Earlier this week, the British Bankers’ Association (BBA) called for greater collaboration between UK banking institutions, claiming that Britain’s entire financial system is vulnerable to a cyber attack unless there is greater co-operation between the leading banks and law enforcement agencies.
The topic of financial services and cybersecurity is one of the most significant industry challenges in recent years and I am glad to see this conference taking place this week. Despite the publicity which cybersecurity has garnered, the risk has still not been countered effectively. Most institutions are vulnerable and do not have effective controls and frameworks in place to mitigate these risks.
Of course there is considerable complexity in tackling cyber at an industry level. Threats are changing with the speed of technology and new dimensions are discovered on a weekly, if not daily, basis. We also need real collaboration between law enforcement, supervisors and regulators, financial institutions, research groups and standards development organisations such as the International Organisation for Standardisation (ISO) and others. We will continue to struggle if we do not look at this from a multi-disciplinary view with a collaborative approach.
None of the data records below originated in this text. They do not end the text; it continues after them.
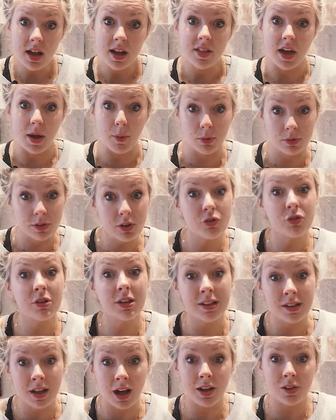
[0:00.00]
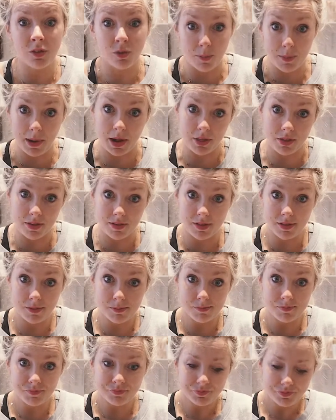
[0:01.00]
They will literally last for months.
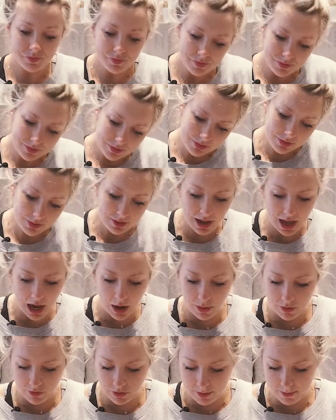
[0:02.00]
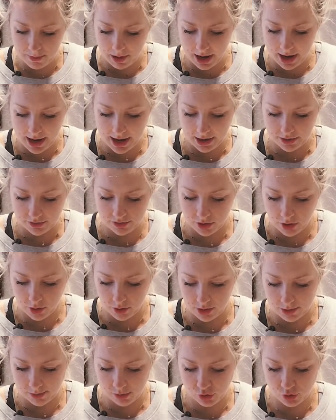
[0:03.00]
However, in my
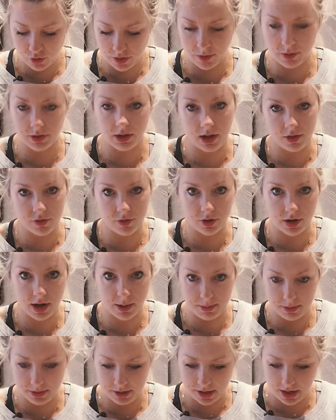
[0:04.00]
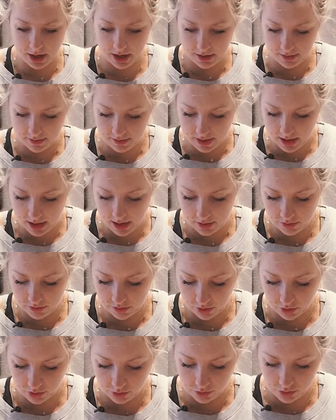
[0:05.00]
household, I'm sure they will last for a couple of days. They're
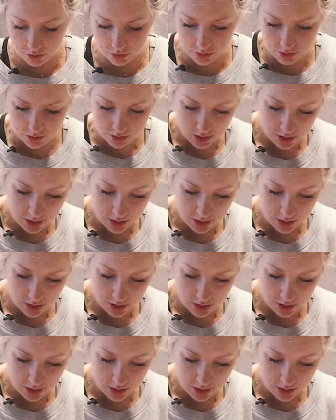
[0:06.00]
so good.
But when you consider the challenges, it’s no easy feat.
We need to raise awareness and develop best practices that are agile so the processes, and institutions themselves, can adapt to new vulnerabilities related to mobile, cloud and social media. We need to be able to incorporate innovations in technology and use them to our advantage, rather than viewing change as a threat.
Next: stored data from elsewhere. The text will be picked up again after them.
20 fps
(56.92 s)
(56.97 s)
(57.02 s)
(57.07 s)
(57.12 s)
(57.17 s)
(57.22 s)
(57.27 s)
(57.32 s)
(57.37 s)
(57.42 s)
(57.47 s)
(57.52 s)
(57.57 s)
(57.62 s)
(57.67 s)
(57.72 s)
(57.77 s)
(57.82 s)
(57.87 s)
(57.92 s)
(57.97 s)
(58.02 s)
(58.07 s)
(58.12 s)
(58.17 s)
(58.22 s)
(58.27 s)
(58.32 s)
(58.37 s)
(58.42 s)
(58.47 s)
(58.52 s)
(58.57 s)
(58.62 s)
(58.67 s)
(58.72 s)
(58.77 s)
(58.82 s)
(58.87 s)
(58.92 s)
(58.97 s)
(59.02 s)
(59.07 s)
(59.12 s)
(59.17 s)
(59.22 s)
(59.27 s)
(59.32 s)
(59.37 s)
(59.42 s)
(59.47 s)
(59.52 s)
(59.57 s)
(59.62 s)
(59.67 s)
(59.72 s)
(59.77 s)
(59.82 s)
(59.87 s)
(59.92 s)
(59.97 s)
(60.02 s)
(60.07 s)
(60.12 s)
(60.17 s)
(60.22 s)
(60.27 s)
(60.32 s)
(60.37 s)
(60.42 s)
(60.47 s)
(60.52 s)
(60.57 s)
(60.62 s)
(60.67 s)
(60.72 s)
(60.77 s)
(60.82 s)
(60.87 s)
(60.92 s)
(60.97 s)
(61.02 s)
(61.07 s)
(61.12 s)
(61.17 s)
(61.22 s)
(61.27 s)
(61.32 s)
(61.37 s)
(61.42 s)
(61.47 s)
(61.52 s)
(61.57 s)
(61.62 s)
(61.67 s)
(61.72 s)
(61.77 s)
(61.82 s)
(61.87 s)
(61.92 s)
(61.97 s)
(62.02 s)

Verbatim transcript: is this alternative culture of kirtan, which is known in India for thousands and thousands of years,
Silod data management models are predominant and a point of vulnerability – made worse by resistance to transparency. Change is possible, though. Take the use of new technologies such as big data analytics and predictive capabilities to help support collaboration, deliver a stronger framework of advanced cyber defenses and provide more insights into the threat and greater information sharing between financial institutions.
In my view, the BBA’s call for collaboration is the right approach but it needs more. We need actionable collaboration, in addition to productive and effective integration of common data and best practices. This will help drive the industry in the right direction to face the new and increasingly complex cyber threats coming towards us at a fast rate of technological change. It’s certainly not a simple path to success, requiring collaboration from numerous sources – but it’s one which we need to make further headway with, before lasting and costly damage is done.
The industry overall may underestimate the sense of urgency. Putting together the basis for a framework is a starting point; supporting it with actionable policies, standards, best practice and automation where needed. Taking it further, the use of analytics intelligence as part of a coordinated approach across stakeholders and institutions will be crucial, particularly as technology continues to push ahead.